• SUPPLIED INFORMATION:

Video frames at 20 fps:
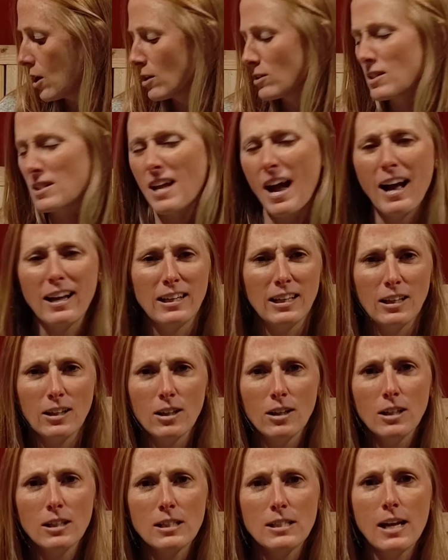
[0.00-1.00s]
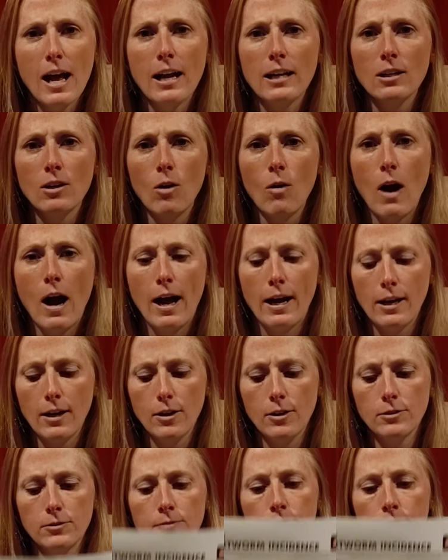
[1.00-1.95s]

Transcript: It's not here. It's not in Ohio.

• REQUIREMENT: Any picture in the listing above gets left out; output the rest exactly.

• RESULT OF THE EXERCISE:
Video frames at 20 fps:
[0.00-1.00s]
[1.00-1.95s]

Transcript: It's not here. It's not in Ohio.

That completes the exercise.